The Fonda statement comes amid a flurry of pro- and anti-Israeli statements.
Yousry Nasrallah, an Egyptian filmmaker at TIFF, announced that two
Egyptians films, The Traveller and Heliopolis, and one unnamed Arab
short had been pulled from the festival, as part of the protest. Mr.
Nasrallah said it was the producer of Heliopolis, not its director,
Ahmad Abdalla, who wanted that film pulled.
The coalition of artist and activists opposed to the TIFF focus on
Tel Aviv because it seems to coincide with an Israeli government
plan to promote Israeli arts and sciences held a public meeting at
Ryerson University, attended by some 300 people.
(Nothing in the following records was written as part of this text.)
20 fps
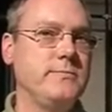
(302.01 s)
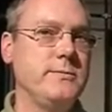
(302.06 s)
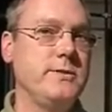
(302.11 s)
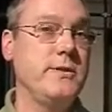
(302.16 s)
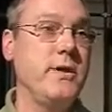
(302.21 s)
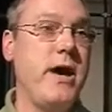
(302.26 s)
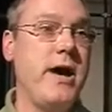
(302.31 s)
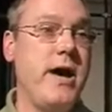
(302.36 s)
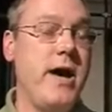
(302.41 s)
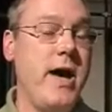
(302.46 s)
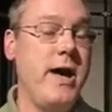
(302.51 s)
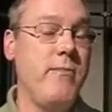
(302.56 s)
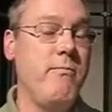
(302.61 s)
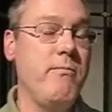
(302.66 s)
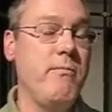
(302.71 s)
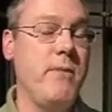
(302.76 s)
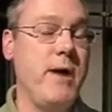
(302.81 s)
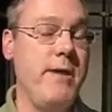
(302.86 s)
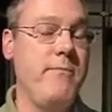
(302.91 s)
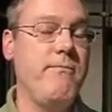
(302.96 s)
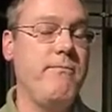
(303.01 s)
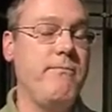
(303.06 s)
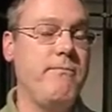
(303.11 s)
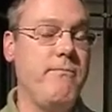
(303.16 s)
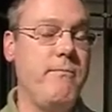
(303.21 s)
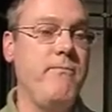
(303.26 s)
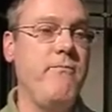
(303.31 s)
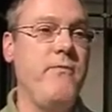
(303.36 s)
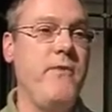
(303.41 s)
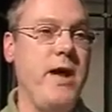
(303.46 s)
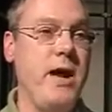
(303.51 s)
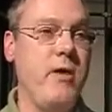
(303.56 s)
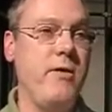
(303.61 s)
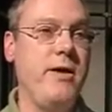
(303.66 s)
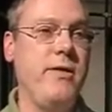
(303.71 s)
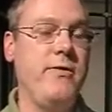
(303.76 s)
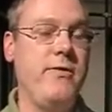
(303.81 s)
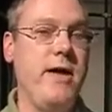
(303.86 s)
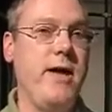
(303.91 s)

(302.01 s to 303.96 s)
So I, am very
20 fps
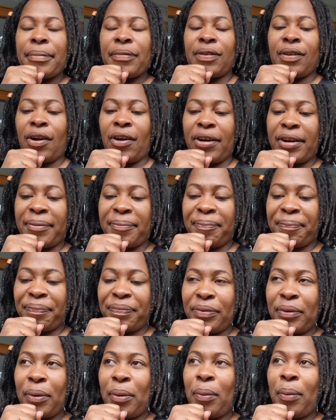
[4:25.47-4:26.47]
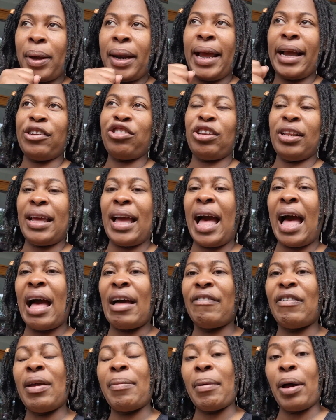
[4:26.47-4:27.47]
sorry what I actually
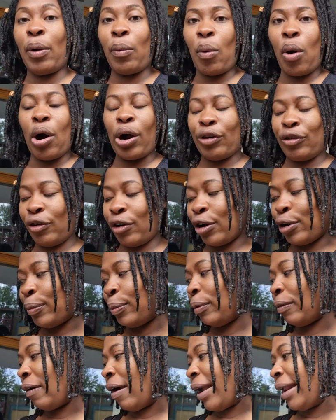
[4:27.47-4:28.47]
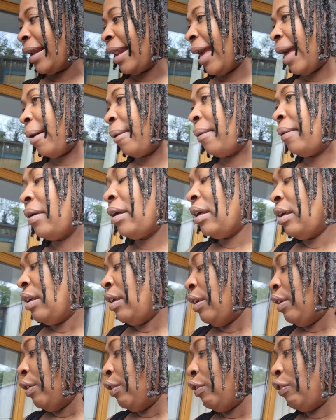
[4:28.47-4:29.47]
have in my wardrobe right now.
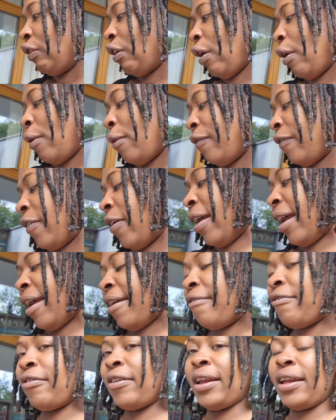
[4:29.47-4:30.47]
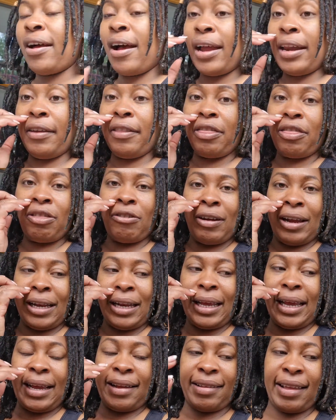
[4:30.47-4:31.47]
So for every kind of three
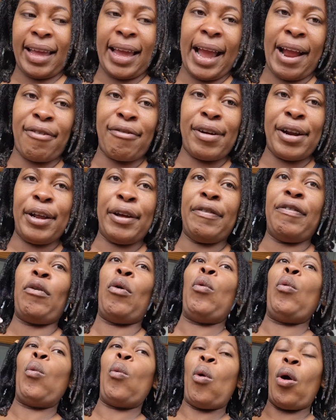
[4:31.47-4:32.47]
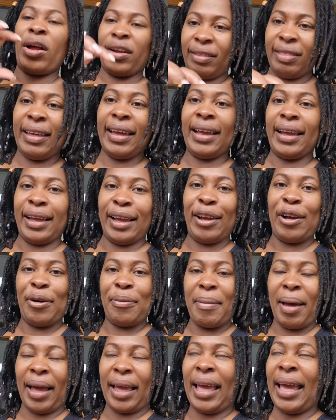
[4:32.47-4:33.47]
things I get rid of, one thing can
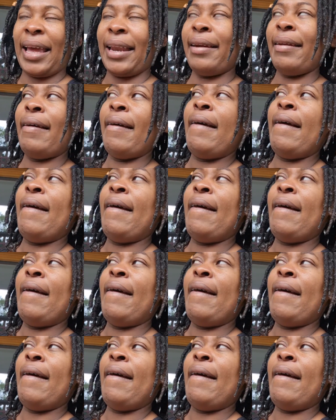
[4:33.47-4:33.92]
come back in.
They gave standing ovations to Palestinian filmmaker Elia Suleiman
and Canadian director John Greyson, whose decision last month to pull
his short documentary from TIFF's 2009 lineup was the catalyst for
the current controversy, a standing ovation.
Although the protesters insist that they do not intend to boycott or
censor Israeli films per se, most of the people who have signed the
group's letter of protest are part of the much broader boycott,
disinvestment and sanctions campaign aimed at weakening the Israeli state.
However, Mr. Suleiman warned the audience to be careful of the
boycott weapon, saying it has to be applied selectively.
The protesters so-called Toronto Declaration, posted online with an
open request for additional signatories, has so far drawn 1,500 supporters.
The two-hour meeting, which included videotaped and written
statements from Canadian activist Naomi Klein, filmmaker Ken Loach,
novelist Alice Walker and Israeli filmmaker Uri Aloni was on one
occasion when Mr. Greyson was speaking interrupted by hecklers
from the Jewish Defence League. After repeated warnings, the hecklers
were escorted out by security personnel.
On the other side, some major names in show business, including
Natalie Portman, Sacha Baron Cohen, Jerry Seinfeld, Jason Alexander,
Lenny Kravitz and Lisa Kudrow Monday signed their names to a
statement applauding TIFF for "including the Israeli film community
in the Festival's City to City program. Anyone who has actually seen
recent Israeli cinema … knows they are in no way a propaganda arm for
any government policy. Blacklisting them only stifles the exchange of
cultural knowledge that artists should be the first to defend and protect."